_Problem to solve_. In the copy, keep every word of the data below and none of its pictures.

Input data: Begin

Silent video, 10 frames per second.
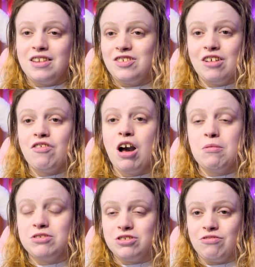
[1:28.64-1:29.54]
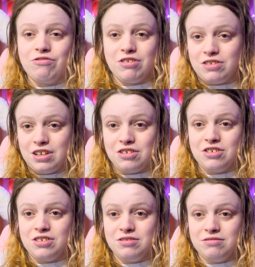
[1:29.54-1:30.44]
Self-harm is not for
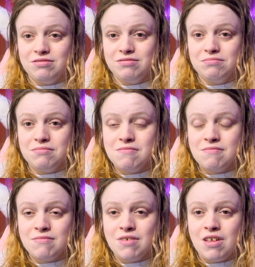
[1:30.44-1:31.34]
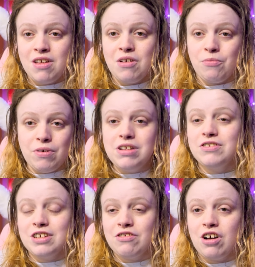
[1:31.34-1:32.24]
attention. When
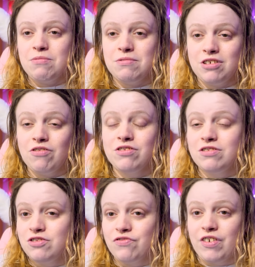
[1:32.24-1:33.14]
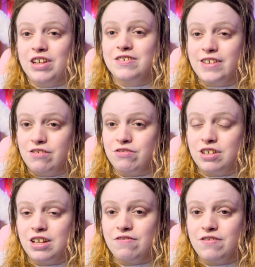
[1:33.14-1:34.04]
you self-harm, it's often something very
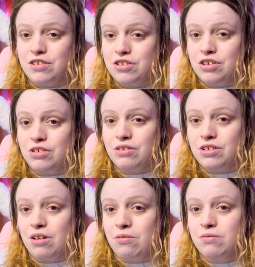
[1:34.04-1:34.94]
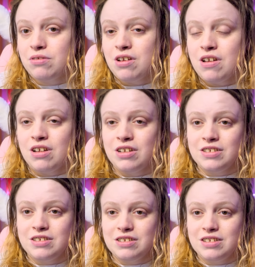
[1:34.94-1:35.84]
secretive. You do, you don't
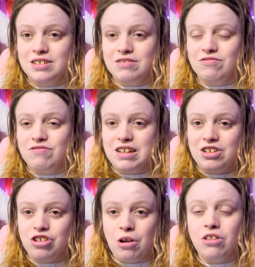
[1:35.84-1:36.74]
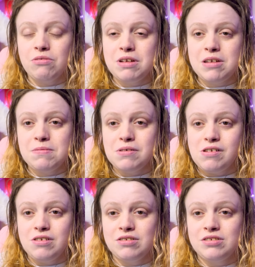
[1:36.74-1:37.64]
really show other
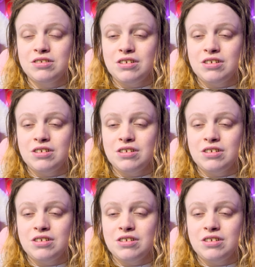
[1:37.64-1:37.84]
people.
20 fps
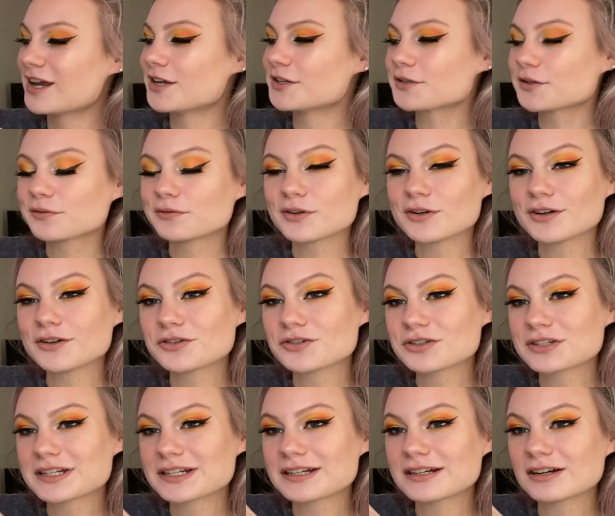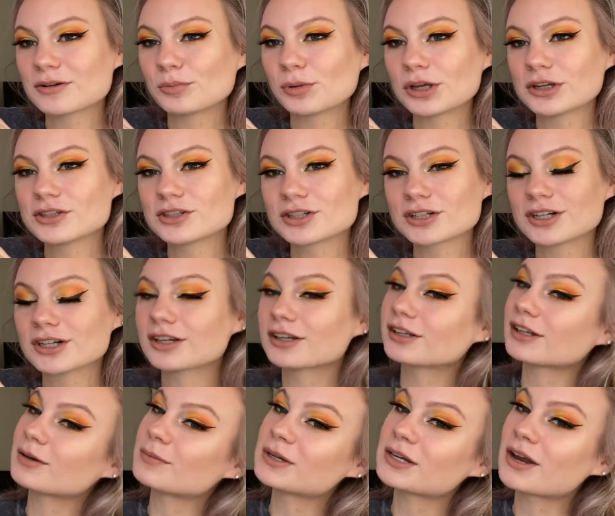So if you're interested in a Blood Sugar,
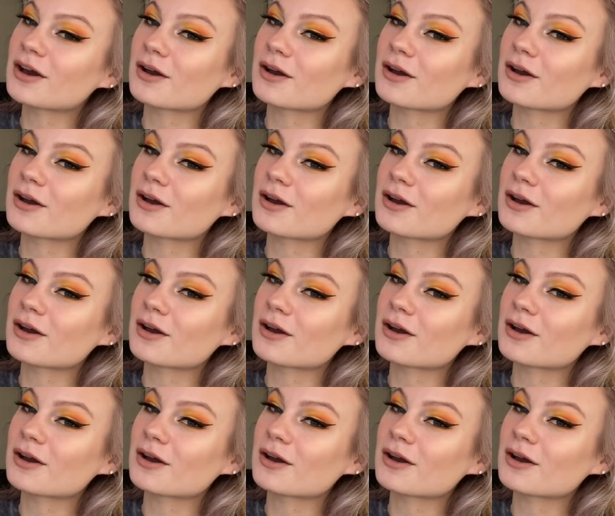let me know.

Input data: End

_Solution_.
Silent video, 10 frames per second.
[1:28.64-1:29.54]
[1:29.54-1:30.44]
Self-harm is not for
[1:30.44-1:31.34]
[1:31.34-1:32.24]
attention. When
[1:32.24-1:33.14]
[1:33.14-1:34.04]
you self-harm, it's often something very
[1:34.04-1:34.94]
[1:34.94-1:35.84]
secretive. You do, you don't
[1:35.84-1:36.74]
[1:36.74-1:37.64]
really show other
[1:37.64-1:37.84]
people.
20 fps
So if you're interested in a Blood Sugar,
let me know.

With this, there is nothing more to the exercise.